Youth for Youth Conference Participant
Youth for Youth Conference Participant
- Status: Past Project
- Possible Hours: 20
- Categories: Social Justice, Peace and Kindness, Education and Literacy, Citizenship and Civic Engagement, Health and Wellness
- Schools: George Washington High School, J.P. Torres Alternative School, John F. Kennedy High School, Okkodo High School, Simon Sanchez High School, Southern High School, Tiyan High
- Schools: Open to All Schools
- Project Start Date: 03/16/2018
- Project End Date: 03/18/2018
Register for the 2018 Youth for Youth Conference with your school counselor or representative. Pay the $100 registration fee and attend all three days of the conference, March 16-18, 2018 at the Hyatt.
Actively participate in family groups, keynote speaker presentations and workshops. After the conference, create a flyer, brochure, film, or slide show, to teach your peers about something important that you learned at this conference. Since you will be learning a lot, you may choose one that stands out for you as the most important message you want to share. You can do more if you would like. Post on social media (Instagram, Twitter, Facebook, etc.) using the hashtag #ROOTEDINYFY. Note how many views you got. Include this material in the reflection you turn in to your teacher.
In order to earn service learning hours, a reflection needs to be turned in to a teacher who can input the hours into Power School. You need to address: What did you do? What did you learn? How was this an example of public service? Remember - the service is the sharing of what you learned with your peers.
The objective for Youth for Youth is: built on the belief that the youth are leaders of today and have much to contribute towards making positive changes in their families, schools and village communities. Teens are actively involved in prevention program development, implementation and evaluation.
Social Studies Standards: Standard 4: Government and Civics
Students learn to achieve civic competence by studying the structures of power, authority, and governance.
AG.4.16: Practice personal character traits that facilitate thoughtful and effective participation in civic life, including the following:
• Trustworthiness and honesty
• Courtesy and respect for the rights of others
• Responsibility, accountability, and self-reliance
AG.4.17: Explain the importance of thoughtful and effective participation in civic life, including the following:
• Performing public service
Standard 8: Health Advocacy
Demonstrate the ability to advocate for personal, family, and community health.
HS.8.1: Utilize accurate peer and societal norms to formulate a health enhancing message.
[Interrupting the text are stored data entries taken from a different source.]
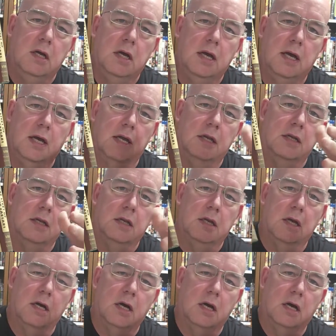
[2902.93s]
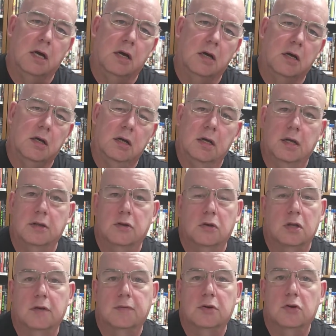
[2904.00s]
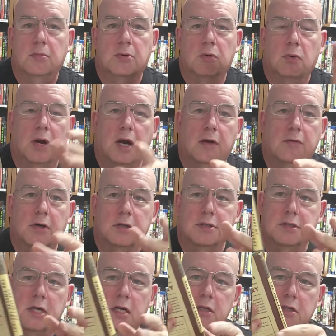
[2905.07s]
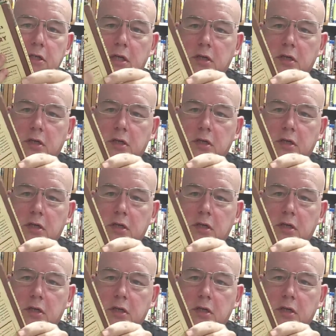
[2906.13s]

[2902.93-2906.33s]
and uh, in their living room or wherever, and the sun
EXAMPLE: Create a poster using data from the Youth Risk Behavior Survey (YRBS) that encourages peers to abstain from risky behaviors (e.g., abusing alcohol and drugs, having unprotected sex).
HS.8.2: Evaluate strategies that influence and encourage others to make positive health choices. EXAMPLE: Create a pamphlet or website advocating a tobacco-free lifestyle.
HS.8.3: Work cooperatively as an advocate for improving personal, family, and community health. EXAMPLE: Sponsor a health fair addressing health-related issues currently affecting teens.
HS.8.4: Adapt health messages and/or communication techniques to target a specific audience. EXAMPLE: Modify a public service announcement using a variety of languages to promote good health.
HS.8.5: Employ life skills that promote healthy, productive, and functional lives. EXAMPLE: Collect samples of warning labels from common household items and discuss potential health hazards. Or, create a presentation using technology (e.g., PowerPoint, video, print advertisements) depicting a model lifestyle of a typical teenager on Guam (e.g., family functions, volunteer work, extracurricular involvement).
HS.8.6: Develop and articulate personal opinions about health issues. EXAMPLE: Prepare a persuasive speech explaining the importance of HIV testing and counseling of sexually active youth.